Two recordings of Gerber’s orchestral works were released on major labels in 2000. Chandos issued his Symphony No. 1, Dirge and Awakening, Viola Concerto, and Triple Overture, played by the Russian Philharmonic Orchestra under Thomas Sanderling, with Lars Anders Tomter, viola, and the Bekova Sisters Trio. Koch International Classics, under a grant from the Aaron Copland Fund for Music, released his Violin Concerto, Cello Concerto, and Serenade for String Orchestra, played by the National Chamber Orchestra under Piotr Gajewski, with soloists Kurt Nikkanen and Carter Brey. After the American première of his Violin Concerto at the Concert Hall of the John F. Kennedy Center for the Performing Arts in 1995 by Nikkanen and the National Chamber Orchestra under Gajewski, the Washington Post described it as major addition to the contemporary violin repertoire, and when Carter Brey gave the première of his Cello Concerto with the same orchestra and conductor in 1996, the same paper gave it the highest praise.

Other works of Gerber’s include a Viola Concerto written for Yuri Bashmet and given its première by Bashmet at his summer festival in Tours, France, String Quartets Nos. 4 and 5, written respectively for the Fine Arts and Amernet String Quartets, Spirituals for clarinet and string quartet, commissioned by Concertante Chamber Players for performances in 2000 at the Library of Congress (Washington, DC), New York City, and Harrisburg, a Clarinet Concerto for Jon Manasse, first performed by him with the National Philharmonic Orchestra under Piotr Gajewski, and Fanfare for the Voice of A-M-E-R-I-C-A, commissioned to celebrate VOA’s 60th anniversary, and given its première at the VOA auditorium in a 9/11 memorial concert in 2003. The Fanfare has since then been performed by the Wheeling Symphony, the Omaha Symphony, the University of Tennessee (Knoxville) Orchestra, and by the National Philharmonic Orchestra at the new Music Center at Strathmore as part of the 2005 ASOL convention.
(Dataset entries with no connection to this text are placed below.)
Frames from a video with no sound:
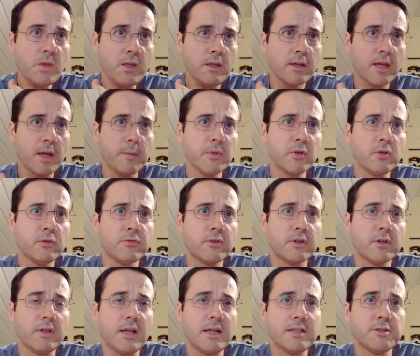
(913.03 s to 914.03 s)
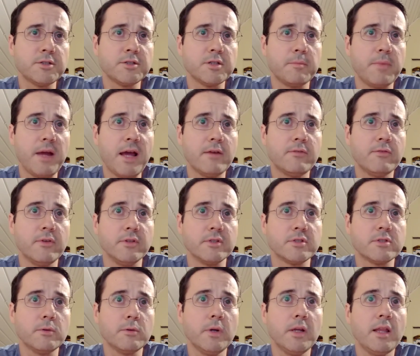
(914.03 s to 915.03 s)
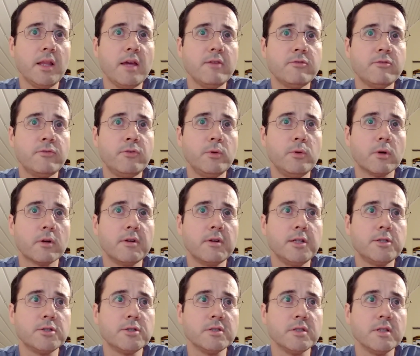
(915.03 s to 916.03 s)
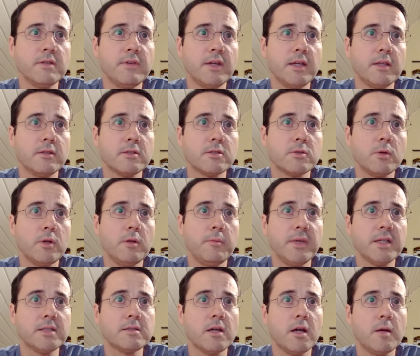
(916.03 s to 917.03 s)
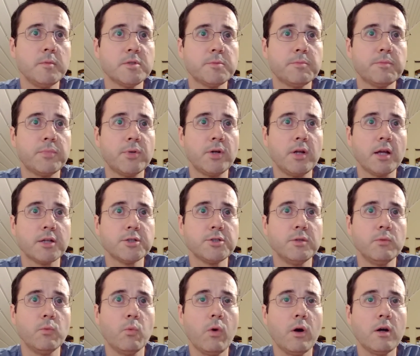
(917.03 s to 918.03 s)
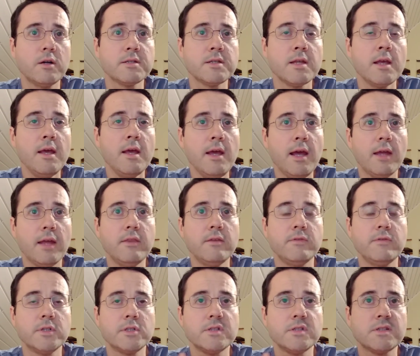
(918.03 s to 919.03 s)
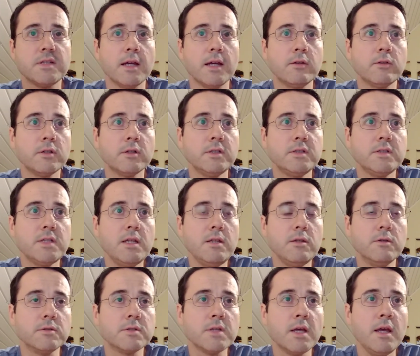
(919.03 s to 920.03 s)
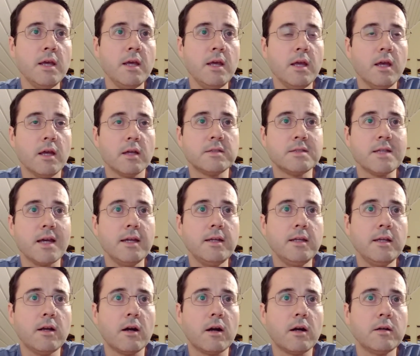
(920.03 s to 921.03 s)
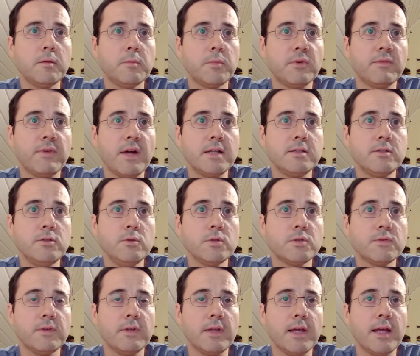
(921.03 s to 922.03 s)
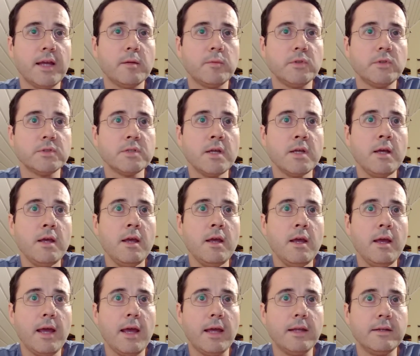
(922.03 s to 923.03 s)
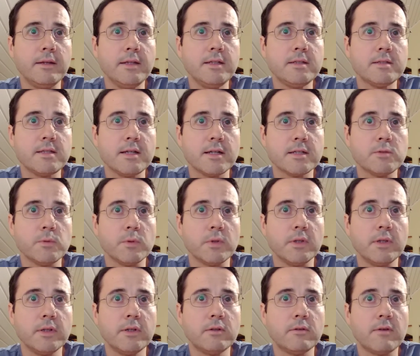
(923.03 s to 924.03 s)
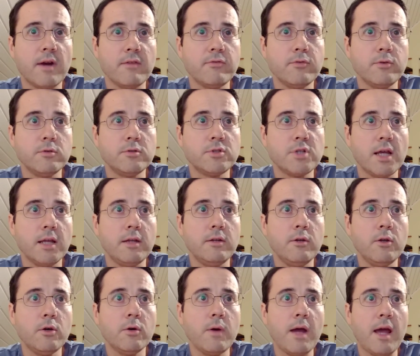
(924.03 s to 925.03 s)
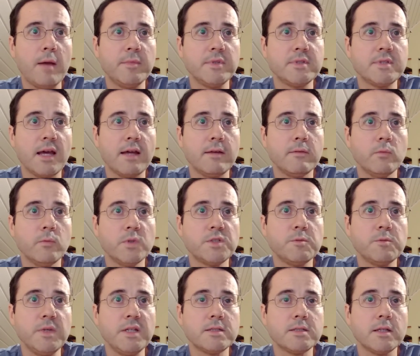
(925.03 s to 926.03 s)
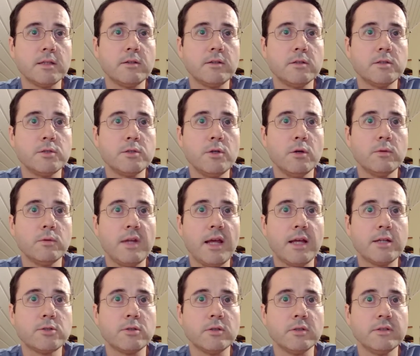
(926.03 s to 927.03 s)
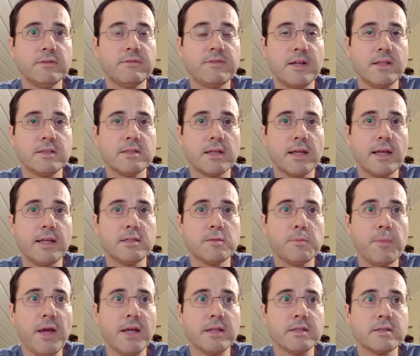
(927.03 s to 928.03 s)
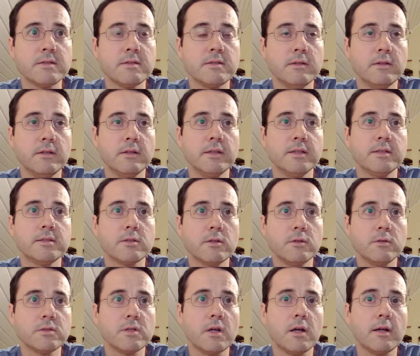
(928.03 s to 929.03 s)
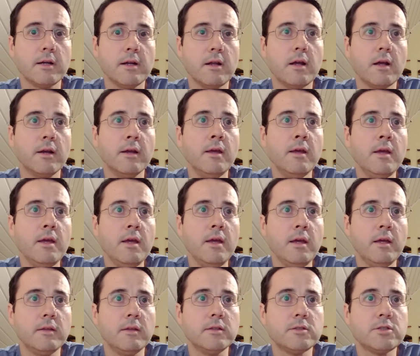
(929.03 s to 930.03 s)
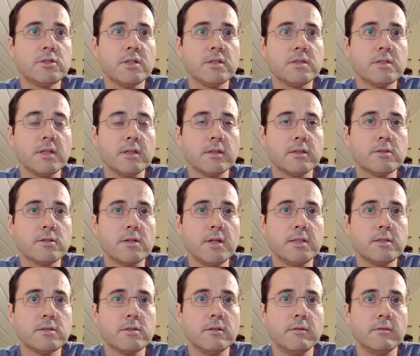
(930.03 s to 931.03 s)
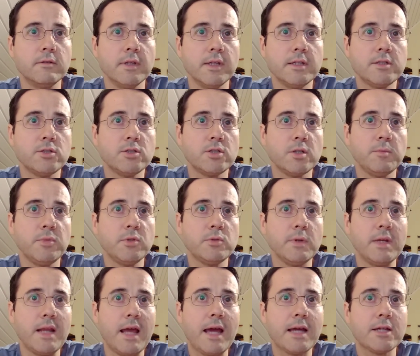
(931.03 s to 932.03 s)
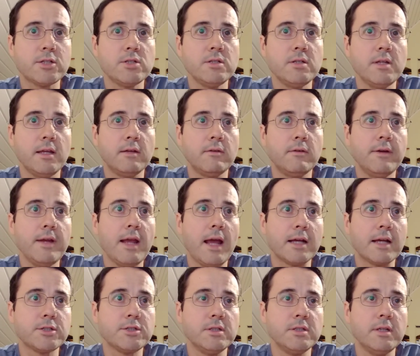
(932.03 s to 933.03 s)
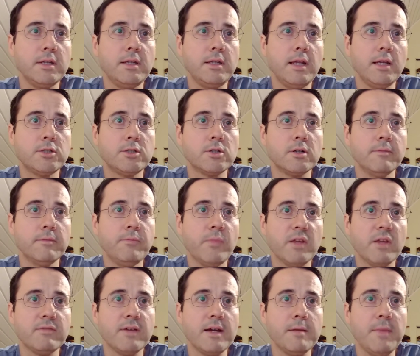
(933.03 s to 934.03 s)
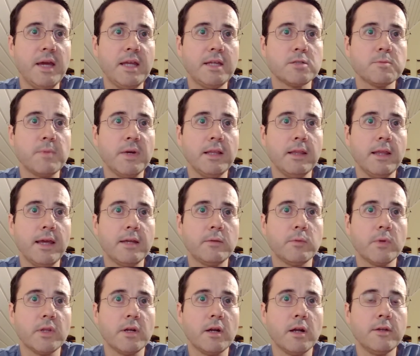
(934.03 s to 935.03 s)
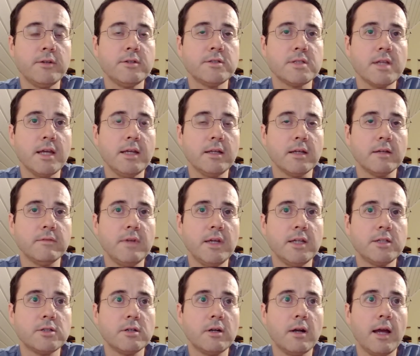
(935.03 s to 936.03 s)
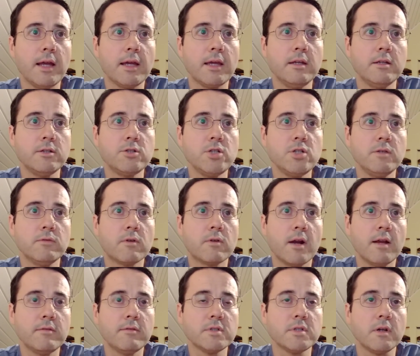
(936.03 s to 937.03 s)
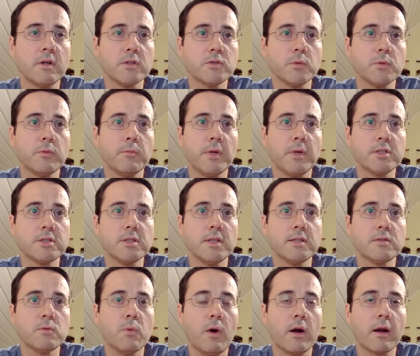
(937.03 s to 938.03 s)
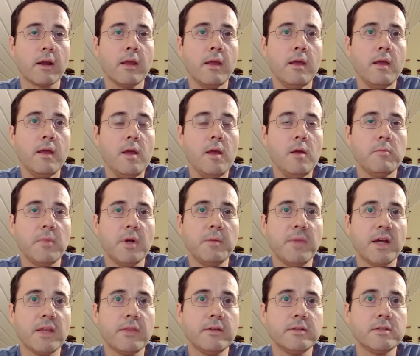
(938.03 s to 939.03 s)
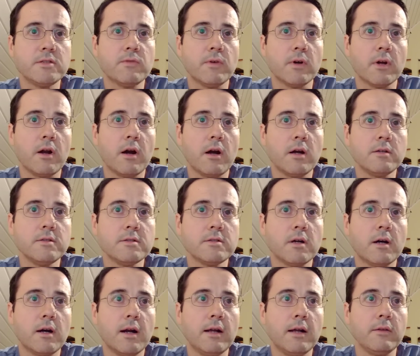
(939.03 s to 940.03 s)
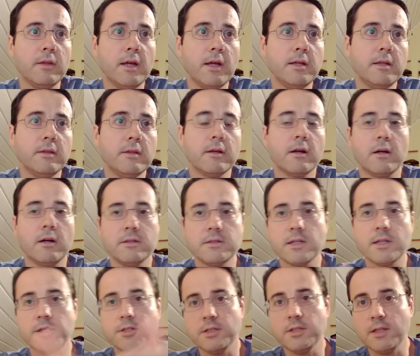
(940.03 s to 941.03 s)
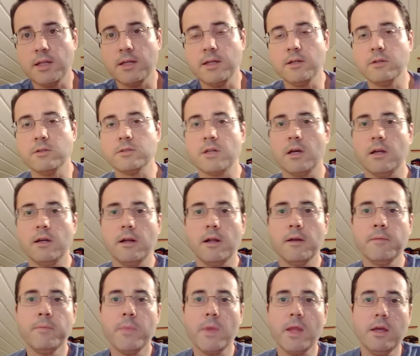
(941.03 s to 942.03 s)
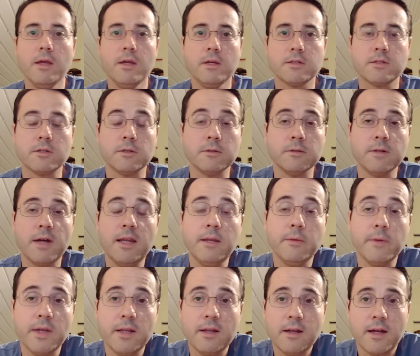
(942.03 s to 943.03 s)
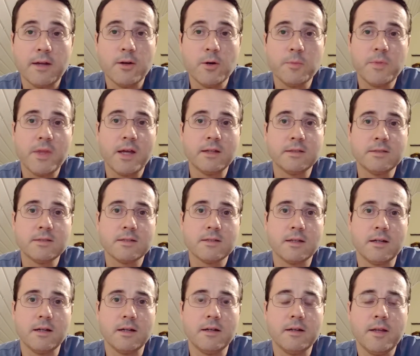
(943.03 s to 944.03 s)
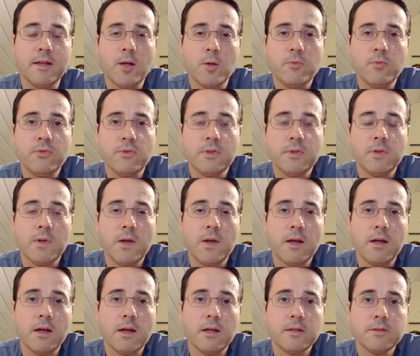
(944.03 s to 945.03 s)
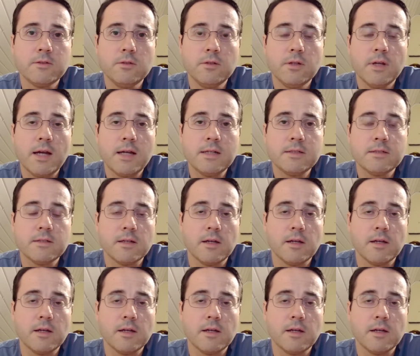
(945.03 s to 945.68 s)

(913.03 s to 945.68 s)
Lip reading: Chemical fertilizers are bad for the soil life. Fewer creatures living in the soil makes the humus production worse, and the vicious cycle continues. A tidy garden provides useful animals and insects with little refuge and no habitat, which means that there is no natural defense against pests. The list goes on and on. This just illustrates the relationship between action and reaction in nature. If I manage my land with an understanding of nature, I can achieve great results with much less work. My methods for gardens are outlined in the garden section. Then he goes on and on. So anyway, I hope that's helpful to you guys.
Gerber’s music is well-known also in Russia and Ukraine, where he has had numerous tours with literally dozens of performances of his orchestral works as well as many concerts of his solo and chamber works. Several of his major works were given their world premières there, including Dirge and Awakening by the Russian National Orchestra under Mikhail Pletnev at the Great Hall of the Moscow Conservatory, Violin Concerto by the Novosibirsk Philharmonic under Arnold Katz, with soloist Kurt Nikkanen, and Serenade Concertante by the Chamber Orchestra Kremlin under Misha Rachlevsky at the Small Hall of the Moscow Conservatory. Gerber has written several works for famed Russian violinist Tatyana Grindenko. In 2007 Arabesque released an album of three of Gerber’s orchestral works, Spirituals for string orchestra, Clarinet Concerto, and Serenade Concertante, featuring the St Petersburg State Academic Symphony, conducted by Vladimir Lande, and clarinetist Jon Manasse. Gerber’s recent work, Music in Dark Times for orchestra, commissioned by Vladimir Ashkenazy, received its world première performance in March 2009, with Ashkenazy conducting the San Francisco Symphony at Davies Symphony Hall in San Francisco.